General Abizaid, The MSM, And What It All Means

Tuesday of this week, Hugh Hewitt sat down to have a conversation with General Abizaid, Commander of CENTCOM to discuss the war. In his column this week Hugh makes a couple of seriously interesting points while highlighting that interview. Those points, sadly, are not being presented in the dinosaur media. Indeed, Hugh points out that the media's attention seems to be focused on peripheral issues that, while they may serve the interests of the few, they do not serve the needs of the many:

Mike Wallace was eager to bring us Mahmoud Ahmadinejad's worldview to American living rooms, but have any of the networks been as busy setting out before the public our military's view of the stakes of the conflict and the nature of the enemy?

While I will grant some that the interview with Mahmoud Ahmadinejad might have seemed important, even telling at times, it was a propaganda piece nonetheless.
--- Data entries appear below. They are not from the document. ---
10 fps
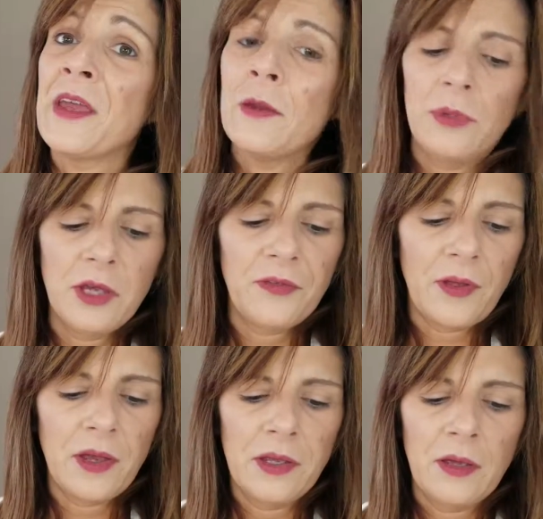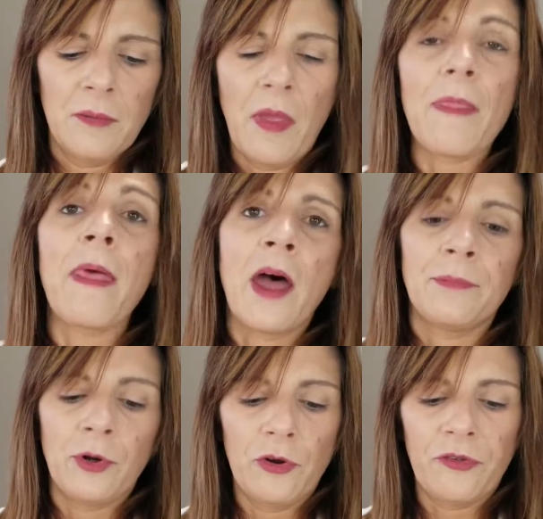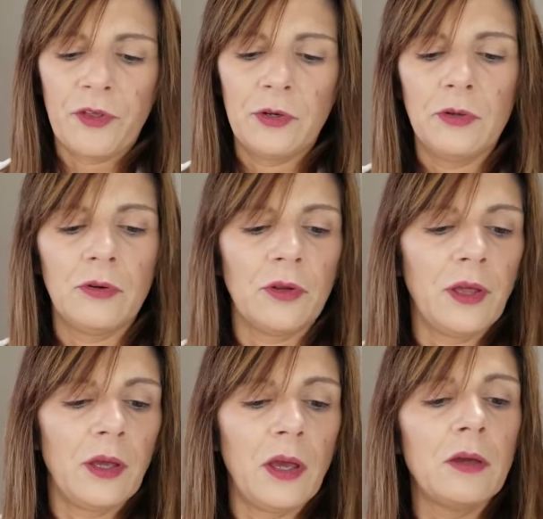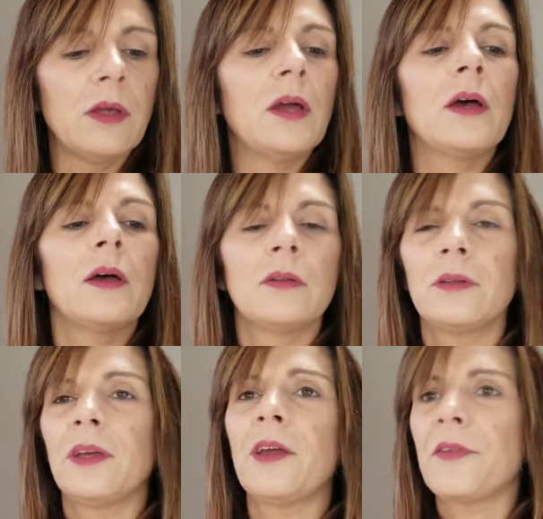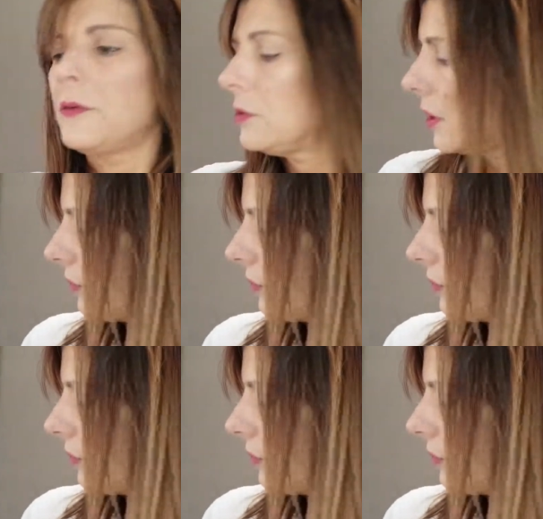Because I am that person who are like, oh yeah, I guess I do haveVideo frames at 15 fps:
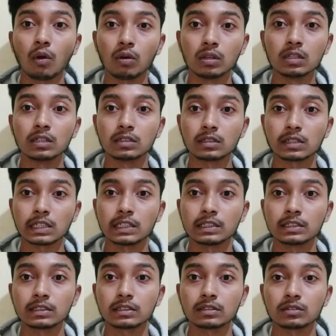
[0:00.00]
all the
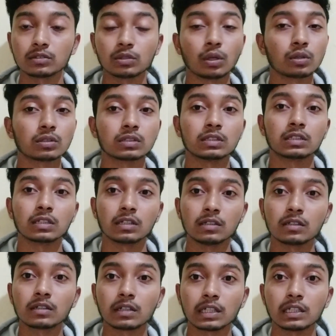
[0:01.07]
trades not a
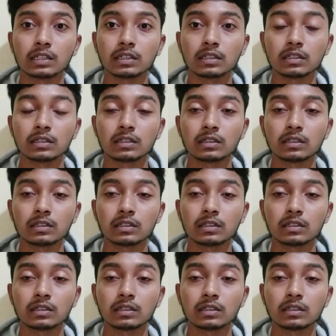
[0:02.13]
single trade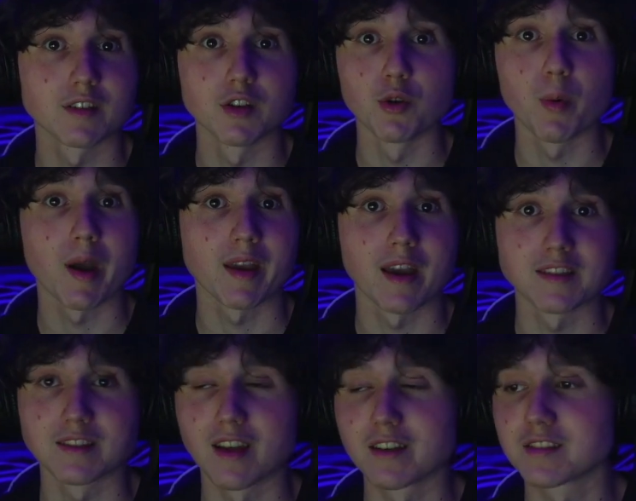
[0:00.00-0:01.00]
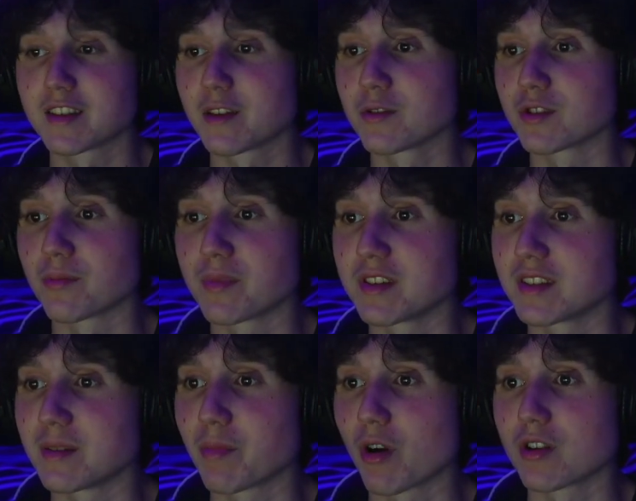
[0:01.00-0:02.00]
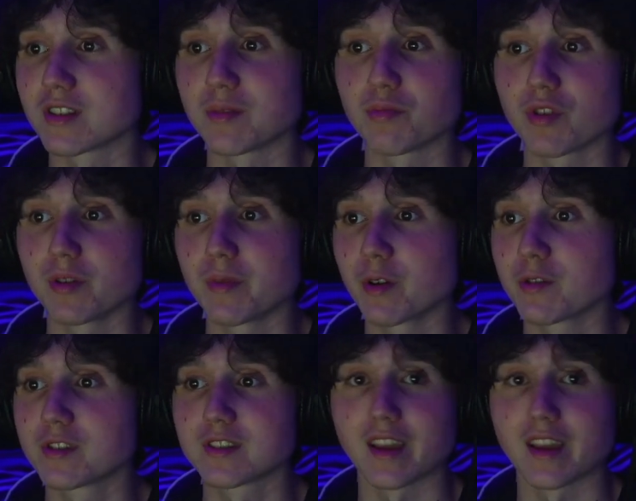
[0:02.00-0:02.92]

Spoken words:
Newegg has a lot of sales on PC parts and pre-builts.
Trotting out the formerly retired journalist to have a sit down with a lunatic, giving him air time to speak his peace was perhaps the most dimwitted idea from CBS since taking Dan Rather's word that the memos he was about to present were legit. Since that interview, Wallace has been rightly criticized by bloggers and pundits alike who recognized the dog-and-pony show on 60 Minutes that Sunday evening. But as Hugh quotes from the interview, even General Abizaid wishes the dinosaur media would focus on the matters at hand:

HH: General Abizaid, is the American media, and I understand fully your commitment to 1st Amendment freedom, as every member of the American military is always quick to say. But is the American media making your job easier or harder in securing stability, and in ending extremism in the region?

JA: Well, I don't know that I want to characterize what the American media is doing or not doing, other than to say it would be a huge help for everybody if we started talking about our enemies out here, what they stand for, what they want, what their vision of the world is, why they're dangerous, and how this is a worthy fight to fight at this level now, rather than letting it wait to get worse. And I think that's the unspoken story, it's the enemy.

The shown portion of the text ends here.